■ Exercise objective: Set down, please, the line that contains "[0:56.09-0:57.09]" and every line that follows it to the end of the records, exactly; do not include pictures.

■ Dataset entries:
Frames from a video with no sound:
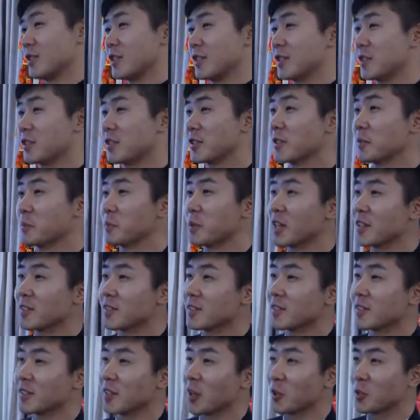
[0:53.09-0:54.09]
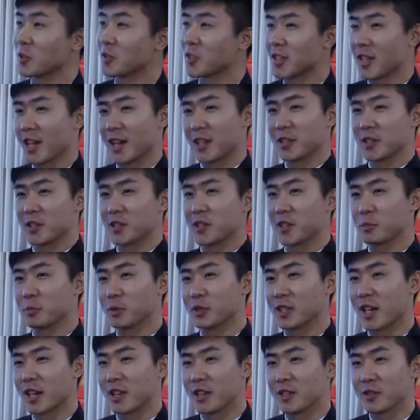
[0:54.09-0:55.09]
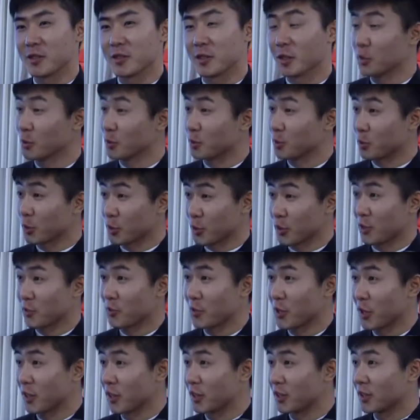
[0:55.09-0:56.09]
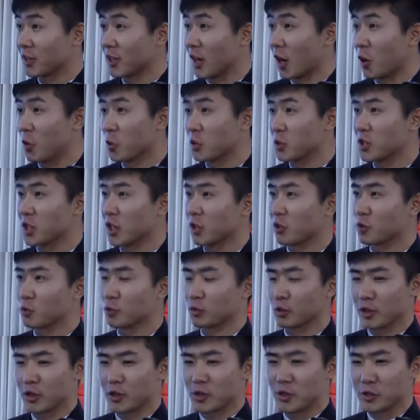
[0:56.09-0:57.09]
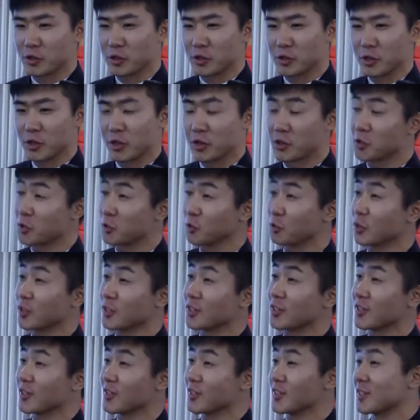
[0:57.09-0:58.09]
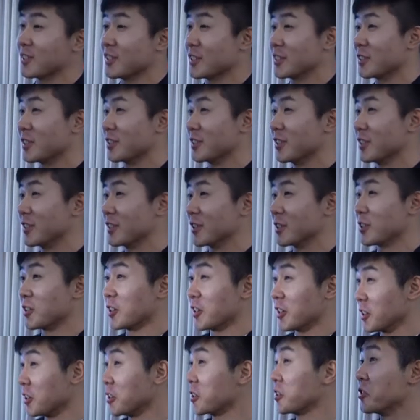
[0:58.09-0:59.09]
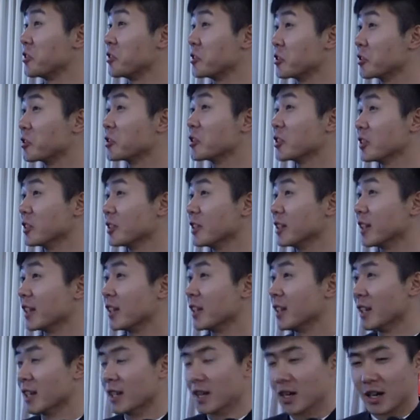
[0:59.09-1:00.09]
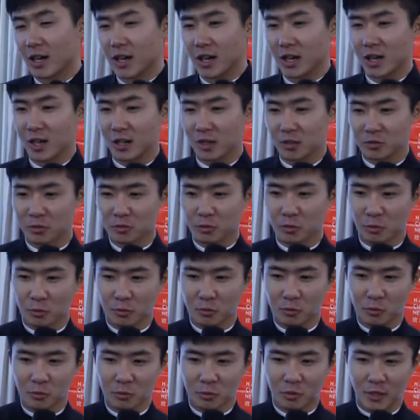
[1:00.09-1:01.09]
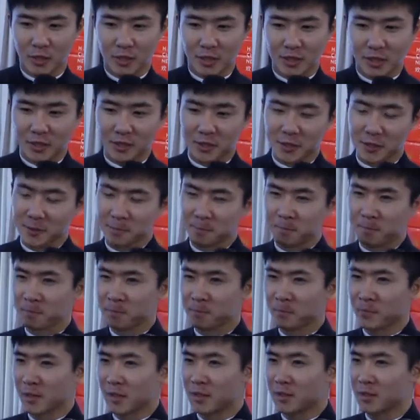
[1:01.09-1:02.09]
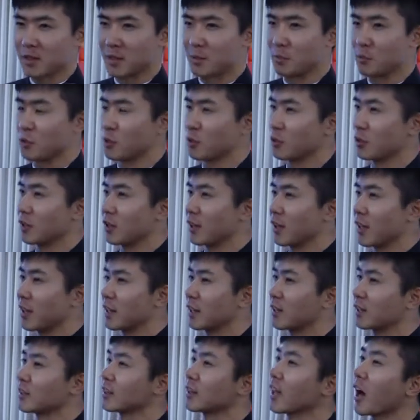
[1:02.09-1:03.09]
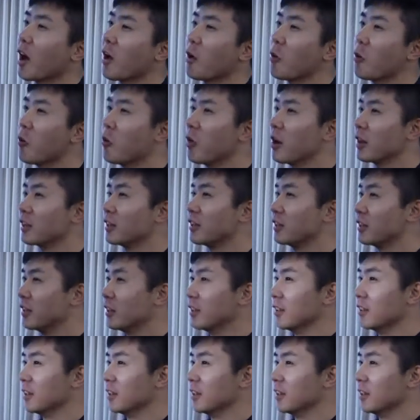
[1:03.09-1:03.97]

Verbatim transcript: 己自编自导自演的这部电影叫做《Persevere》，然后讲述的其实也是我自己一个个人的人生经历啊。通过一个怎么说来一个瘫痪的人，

■ Response to the task:
[0:56.09-0:57.09]
[0:57.09-0:58.09]
[0:58.09-0:59.09]
[0:59.09-1:00.09]
[1:00.09-1:01.09]
[1:01.09-1:02.09]
[1:02.09-1:03.09]
[1:03.09-1:03.97]

Verbatim transcript: 己自编自导自演的这部电影叫做《Persevere》，然后讲述的其实也是我自己一个个人的人生经历啊。通过一个怎么说来一个瘫痪的人，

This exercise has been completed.